Sistem kekebalan tubuh adalah benteng pertahanan alami kita dari berbagai ancaman, namun terkadang benteng ini bisa berbalik menyerang diri sendiri, sebuah kondisi yang dikenal sebagai penyakit autoimun. Kondisi ini, bersama dengan alergi, seringkali disalahpahami, padahal keduanya memiliki dampak signifikan terhadap kualitas hidup. Artikel ini akan mengupas lebih dalam mengenai penyakit autoimun dan alergi, serta bagaimana memahami perbedaannya adalah kunci untuk penanganan yang tepat.
Penyakit autoimun terjadi ketika sistem kekebalan tubuh, yang seharusnya melindungi kita dari infeksi dan penyakit, keliru menyerang sel-sel sehat dalam tubuh. Ini seperti memiliki musuh dalam selimut. Contoh umum termasuk lupus, rheumatoid arthritis, dan multiple sclerosis. Gejala bervariasi tergantung pada organ atau jaringan yang diserang, mulai dari kelelahan kronis, nyeri sendi, hingga masalah pencernaan. Diagnosis seringkali membutuhkan serangkaian tes darah dan pemeriksaan klinis. Pada tanggal 15 Mei 2024, di RS Bhayangkara Surabaya, dr. Angga Wijaya, seorang ahli imunologi, menjelaskan dalam sebuah seminar bahwa kesadaran dini terhadap gejala adalah krusial untuk mencegah kerusakan organ lebih lanjut.

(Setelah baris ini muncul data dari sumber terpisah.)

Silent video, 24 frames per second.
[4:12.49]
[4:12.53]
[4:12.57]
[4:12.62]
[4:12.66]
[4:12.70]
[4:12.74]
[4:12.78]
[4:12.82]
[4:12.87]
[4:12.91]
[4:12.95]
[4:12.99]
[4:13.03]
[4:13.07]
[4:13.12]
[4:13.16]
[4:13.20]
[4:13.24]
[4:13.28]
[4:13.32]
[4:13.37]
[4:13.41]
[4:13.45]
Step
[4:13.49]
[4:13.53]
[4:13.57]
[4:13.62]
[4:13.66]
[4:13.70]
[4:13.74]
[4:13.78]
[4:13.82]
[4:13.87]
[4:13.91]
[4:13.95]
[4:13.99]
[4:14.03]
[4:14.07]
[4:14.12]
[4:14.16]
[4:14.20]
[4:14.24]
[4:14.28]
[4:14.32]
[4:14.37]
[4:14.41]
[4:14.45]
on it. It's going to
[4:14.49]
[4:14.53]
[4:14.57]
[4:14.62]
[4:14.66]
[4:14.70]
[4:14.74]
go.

Berbeda dengan penyakit autoimun, alergi adalah respons berlebihan sistem kekebalan tubuh terhadap zat yang sebenarnya tidak berbahaya bagi kebanyakan orang, seperti serbuk sari, makanan tertentu, atau bulu hewan. Gejala alergi bisa ringan, seperti bersin-bersin dan gatal-gatal, hingga parah dan mengancam jiwa (anafilaksis). Misalnya, pada hari Minggu, 12 Januari 2025, seorang petugas medis di Puskesmas Kalideres mengidentifikasi kasus alergi makanan parah pada seorang anak setelah mengonsumsi kacang. Penting untuk dicatat bahwa meskipun keduanya melibatkan sistem kekebalan tubuh, mekanisme pemicu dan dampaknya berbeda secara fundamental.
Penanganan penyakit autoimun seringkali melibatkan obat-obatan imunosupresif untuk menekan respons kekebalan tubuh yang berlebihan, sedangkan penanganan alergi lebih berfokus pada menghindari pemicu dan menggunakan antihistamin atau epinefrin dalam kasus darurat. Edukasi pasien mengenai kedua kondisi ini sangat penting. Informasi yang akurat dapat membantu individu mengelola kondisi mereka dengan lebih baik dan mencegah komplikasi serius. Masyarakat perlu memahami bahwa kedua kondisi ini bukanlah sekadar “penyakit biasa,” melainkan kondisi kompleks yang memerlukan perhatian medis profesional dan penyesuaian gaya hidup. Dengan pemahaman yang lebih baik, kita dapat membangun “benteng” yang lebih kuat untuk melindungi diri dari “musuh dalam selimut” ini.